И вот на трибуне появился Щупкин.
– Меня ничуть не удивляет, товарищи, – сказал он, – что разоблачен наконец этот негодяй с весьма симптоматичной фамилией Пивоваров, которую он, по всей видимости, унаследовал от своих предков.
– У его предков была другая фамилия! – выкрикнул я из зала.
– Так он еще и изменил свою фамилию! – воскликнул Щупкин. – Тем хуже. Значит, были у него основания скрываться под чужой фамилией. Хотелось бы знать, почему вы молчите, Сергей Антонович! Ведь вы дружите с Пивоваровым с давних пор, очевидно, вы решили отмолчаться и тем самым уйти от ответственности? Я думаю, что мы должны здесь поставить вопрос о потере бдительности. Что же касается Пивоварова, то я предлагаю исключить его из партии.
В гнетущей тишине Щупкин спустился в зал. Чувствуя на себе десятки взглядов, я поднялся и направился к трибуне.
– Мне нечего сказать в свое оправдание, товарищи, – сказал я. – Я действительно был близким другом Пивоварова и за все годы, начиная от студенческих лет, не заметил за ним ничего предосудительного. Я вовсе не пытаюсь оправдать Пивоварова, приходится признать, что я не смог увидеть и разоблачить врага…
Как же нелегко мне было произнести эти слова! В ту минуту я был омерзителен самому себе! Я не искал оправданий, просто понимал, что защищать Борю бесполезно. Но, по сути, это было предательство. Я предавал друга, в измену которого абсолютно не верил.
– Да, я не смог распознать предательство, – продолжал я, – а вот товарищ Щупкин, оказывается, за версту почуял его антисоветское нутро и, однако, смолчал. Почему? Выходит, он покрывал врага!
Под одобрительные крики собравшихся я предложил привлечь Щупкина к ответственности. Решение об исключении из партии Пивоварова приняли единогласно. Я скрепя сердце тоже поднял руку. А в конце собрания создали комиссию для рассмотрения моего персонального дела, в которую вошел и Щупкин.
Ольга обычно была в курсе моих дел. Едва заслышав шум лифта, она выбежала навстречу. Пришлось рассказать ей все. Ни она, ни я не верили в предательство друга. Неожиданно у меня мелькнула мысль: а не связано ли все это с поездками за границу с профессором Фреем, которого арестовали два года назад?

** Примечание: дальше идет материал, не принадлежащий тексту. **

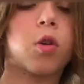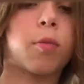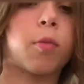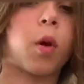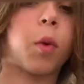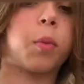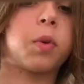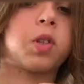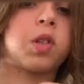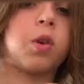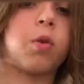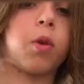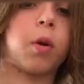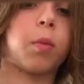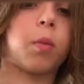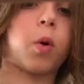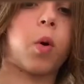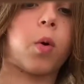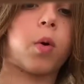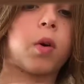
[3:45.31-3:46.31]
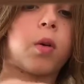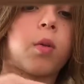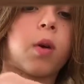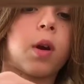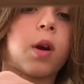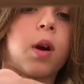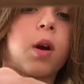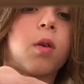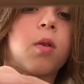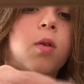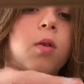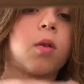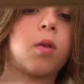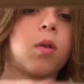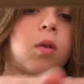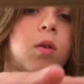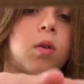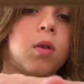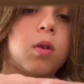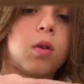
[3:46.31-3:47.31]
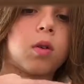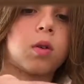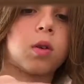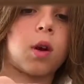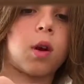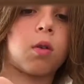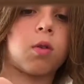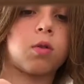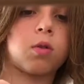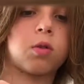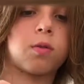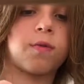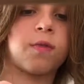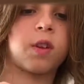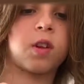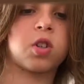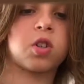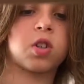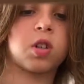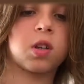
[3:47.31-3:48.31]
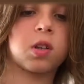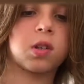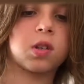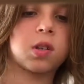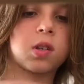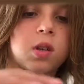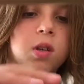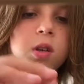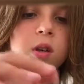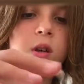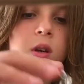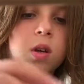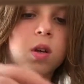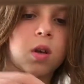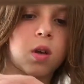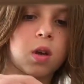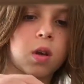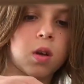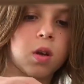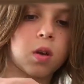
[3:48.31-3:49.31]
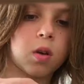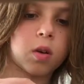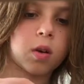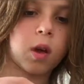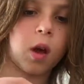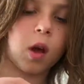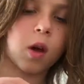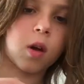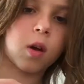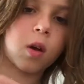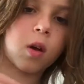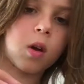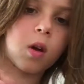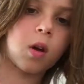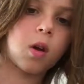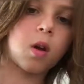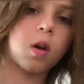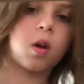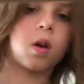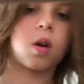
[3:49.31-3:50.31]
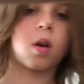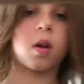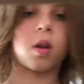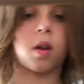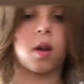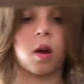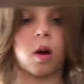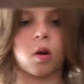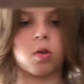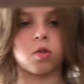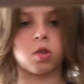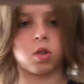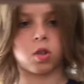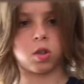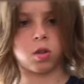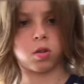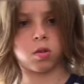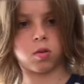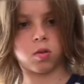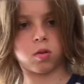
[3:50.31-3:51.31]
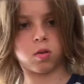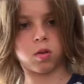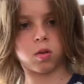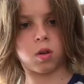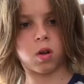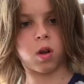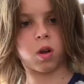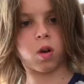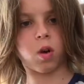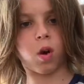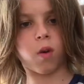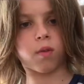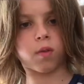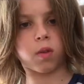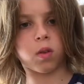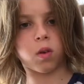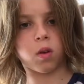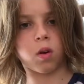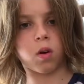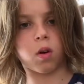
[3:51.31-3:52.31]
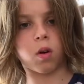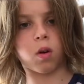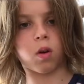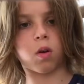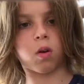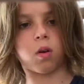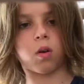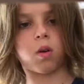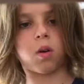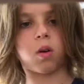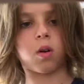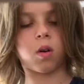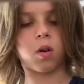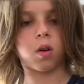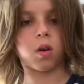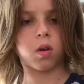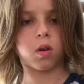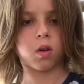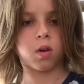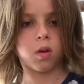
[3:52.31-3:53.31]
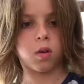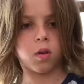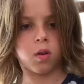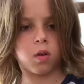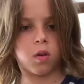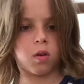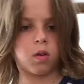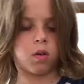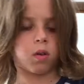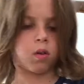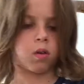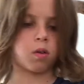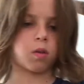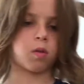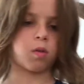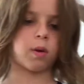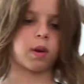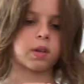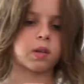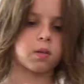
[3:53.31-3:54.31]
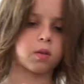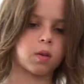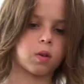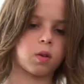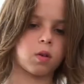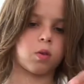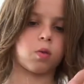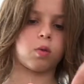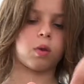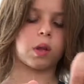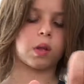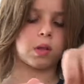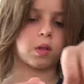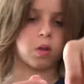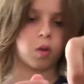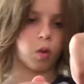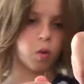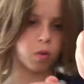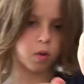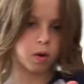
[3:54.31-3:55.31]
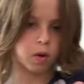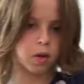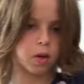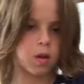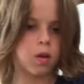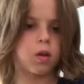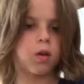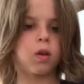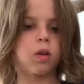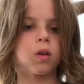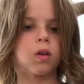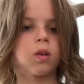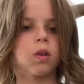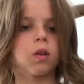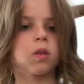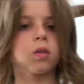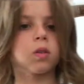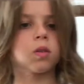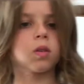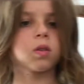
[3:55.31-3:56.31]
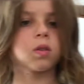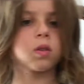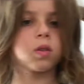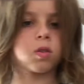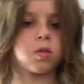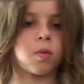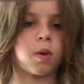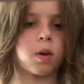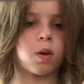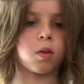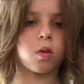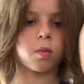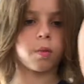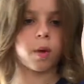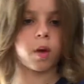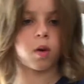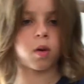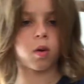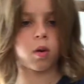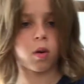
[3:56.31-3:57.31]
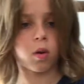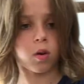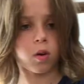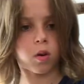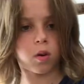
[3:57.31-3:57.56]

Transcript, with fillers: Probably see where I'm going right now. How to finish this. Okay. Now just take off the the rest of the glue that you don't need to make it look better.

В эти же дни произошло еще одно событие: я получил письмо от отца из Конотопа. Он писал, что арестован брат матери Бодюля – ударник нашего паровозного депо.
Ольга работала синхронным переводчиком, страшно уставала за день. Да и я тоже. Вечером мы добирались до дома, и начиналась мука: вздрагивали от каждого телефонного звонка, от каждого шороха. А уж если кто-нибудь звонил в дверь, прямо каменели от страха. К счастью, звонки теперь раздавались редко, люди перестали ходить друг к другу, избегали лишних разговоров.
Однажды новый начальник управления послал меня в Наркоминдел проконсультировать проект какого-то договора. За мной заехал обаятельный молодой человек в прекрасно сшитом костюме, и, когда мы уже сидели в машине, он с улыбкой повернулся ко мне.
– Не удивляйтесь, с вами хочет познакомиться наше руководство. – Он показал удостоверение сотрудника НКВД.
– Надо бы жену предупредить, может, какие-то вещи взять…
Мой спутник рассмеялся.
– Какие вещи? Я же сказал: всего лишь короткая получасовая беседа.